What is required:
Return the records word for word. Pictures do not belong in the copy.

Stored data:

□ □ □ □ □ □ □

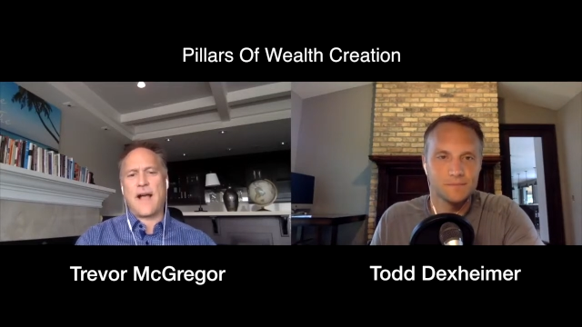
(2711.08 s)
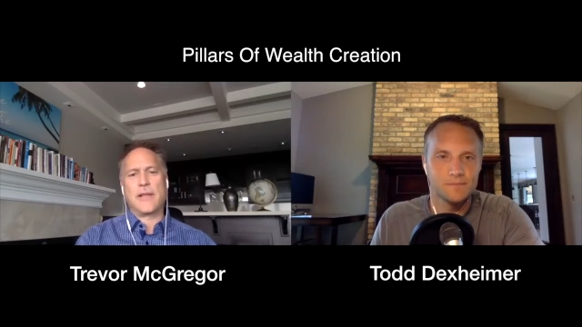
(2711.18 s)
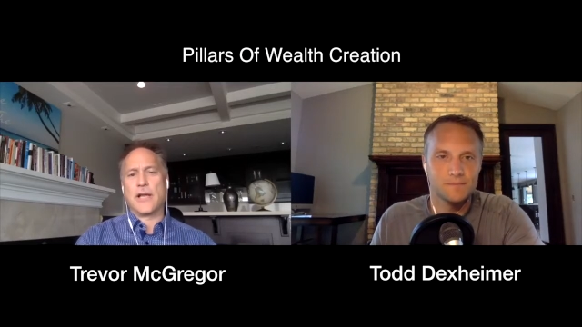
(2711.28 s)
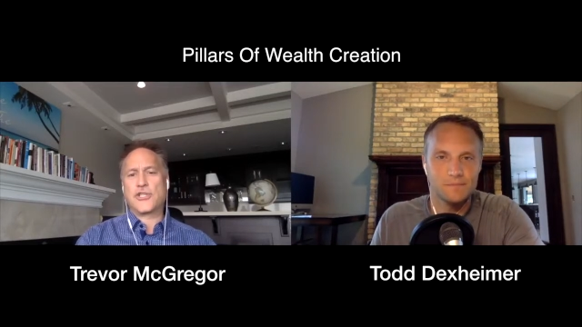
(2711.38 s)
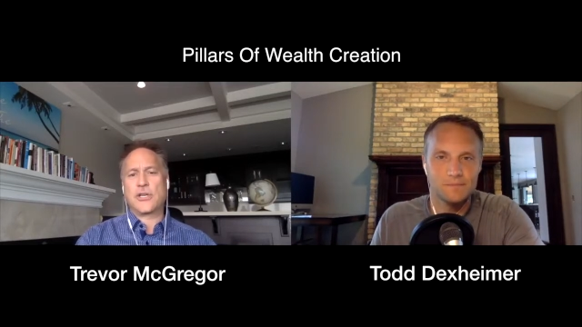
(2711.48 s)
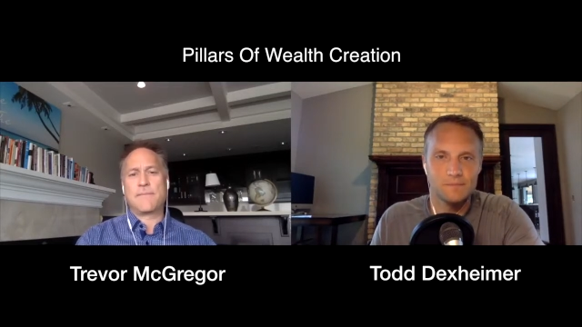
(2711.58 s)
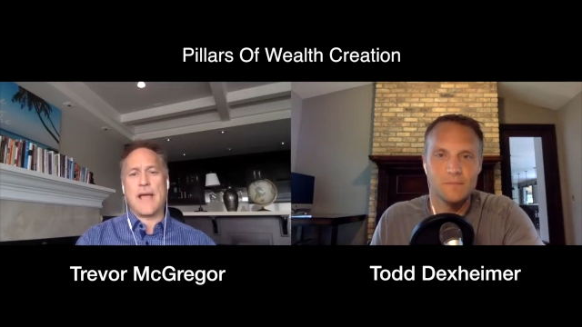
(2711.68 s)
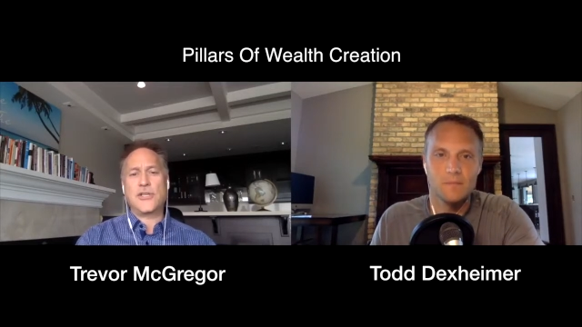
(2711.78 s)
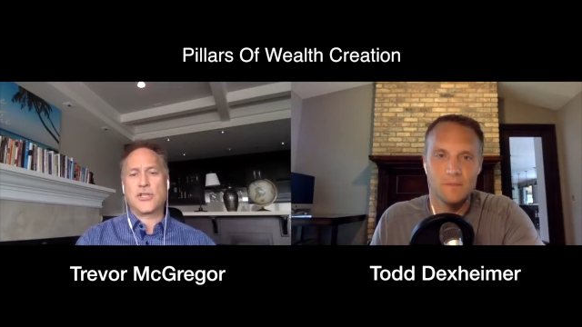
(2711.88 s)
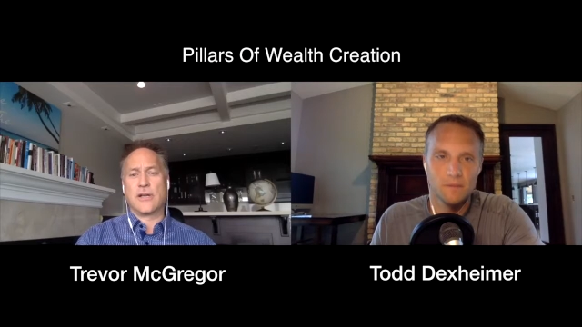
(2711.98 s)
Speaker 1: I should
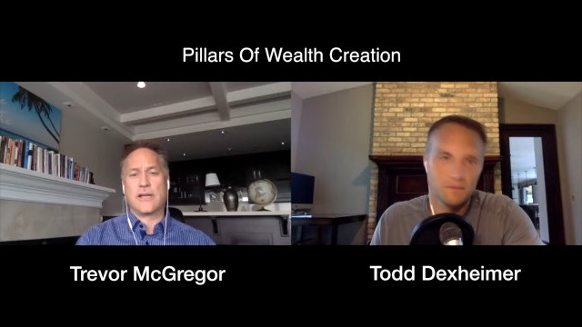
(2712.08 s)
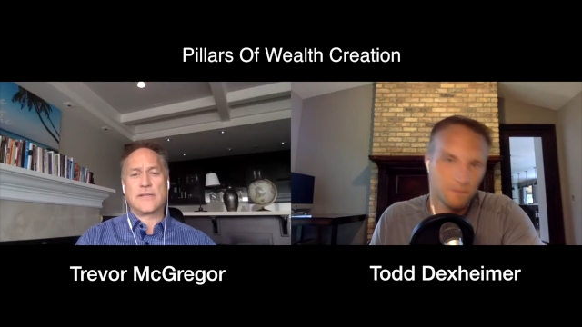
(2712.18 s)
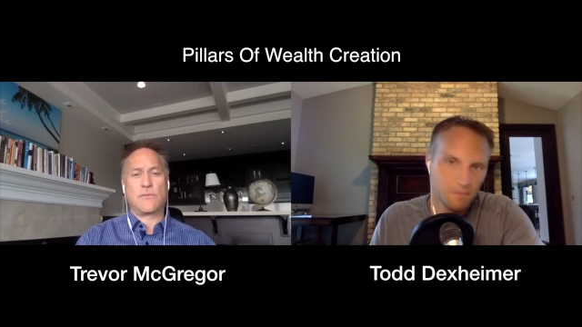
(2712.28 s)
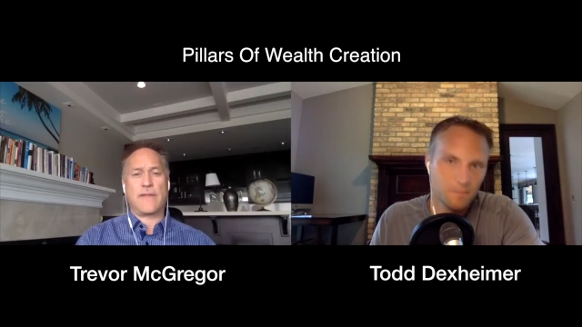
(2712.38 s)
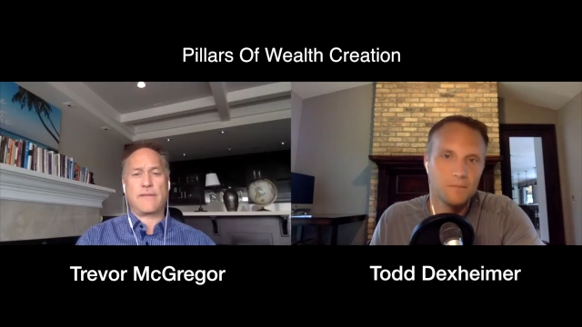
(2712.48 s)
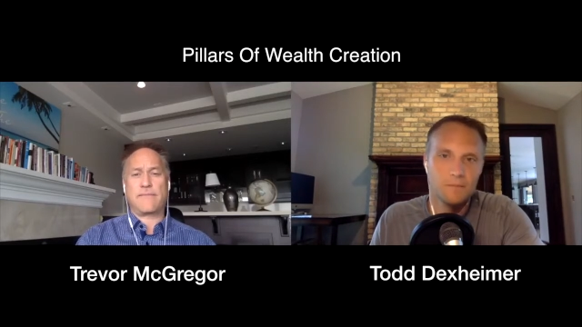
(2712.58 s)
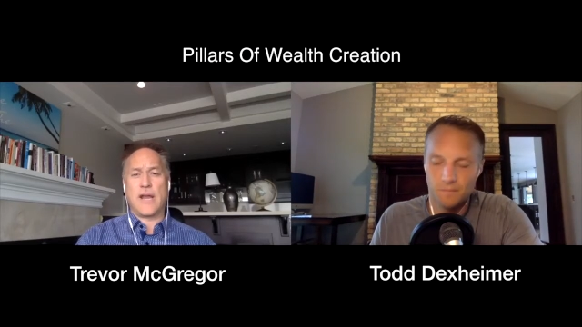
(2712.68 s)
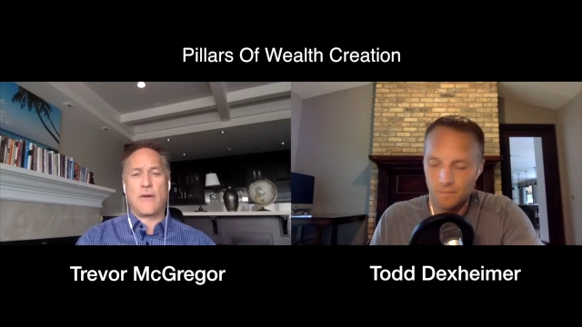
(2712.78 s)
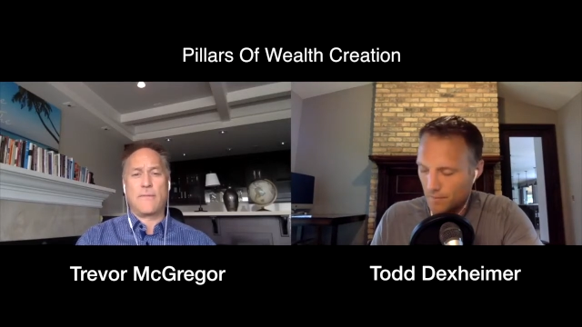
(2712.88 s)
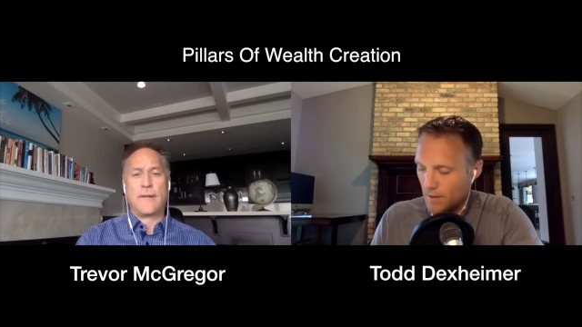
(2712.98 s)
mention it's with, you
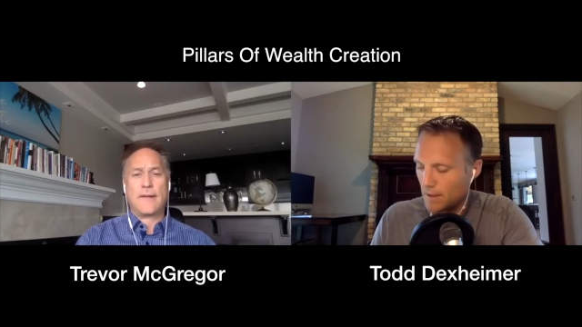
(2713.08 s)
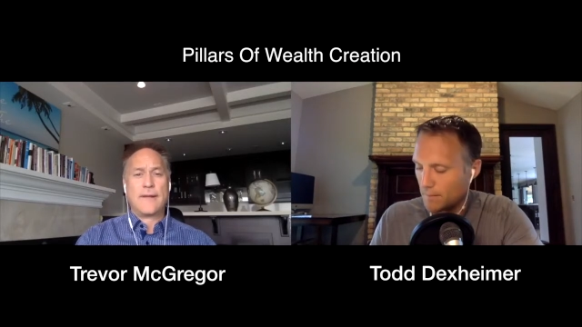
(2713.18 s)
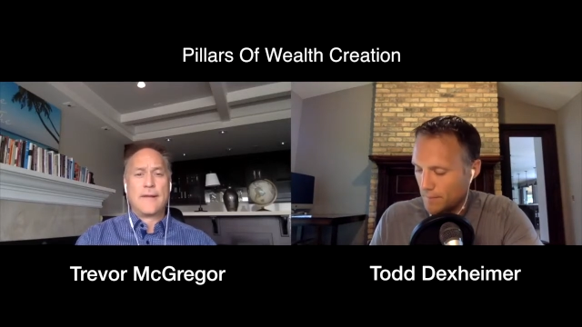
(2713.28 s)
know, yep.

□ □ □ □ □ □ □

Answer:
(2711.08 s)
(2711.18 s)
(2711.28 s)
(2711.38 s)
(2711.48 s)
(2711.58 s)
(2711.68 s)
(2711.78 s)
(2711.88 s)
(2711.98 s)
Speaker 1: I should
(2712.08 s)
(2712.18 s)
(2712.28 s)
(2712.38 s)
(2712.48 s)
(2712.58 s)
(2712.68 s)
(2712.78 s)
(2712.88 s)
(2712.98 s)
mention it's with, you
(2713.08 s)
(2713.18 s)
(2713.28 s)
know, yep.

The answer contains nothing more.